Provided records: Begin

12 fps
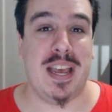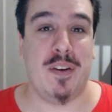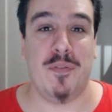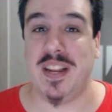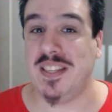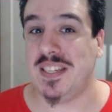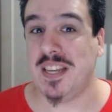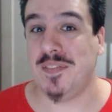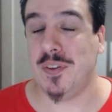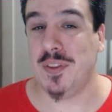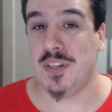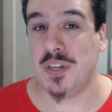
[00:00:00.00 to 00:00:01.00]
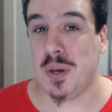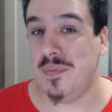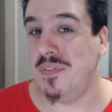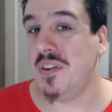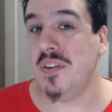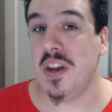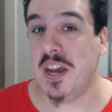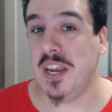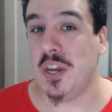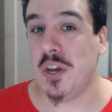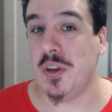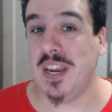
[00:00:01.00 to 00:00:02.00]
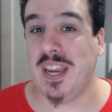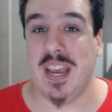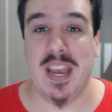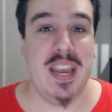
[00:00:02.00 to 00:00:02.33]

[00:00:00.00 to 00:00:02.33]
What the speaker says: that red stuff on the top, very iconic.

Provided records: End

§ **Task description**: Each line from the one that holds "[00:00:02.00 to 00:00:02.33]" to the end of the records above should be transcribed exactly, both ends included.

§ **Task response**:
[00:00:02.00 to 00:00:02.33]

[00:00:00.00 to 00:00:02.33]
What the speaker says: that red stuff on the top, very iconic.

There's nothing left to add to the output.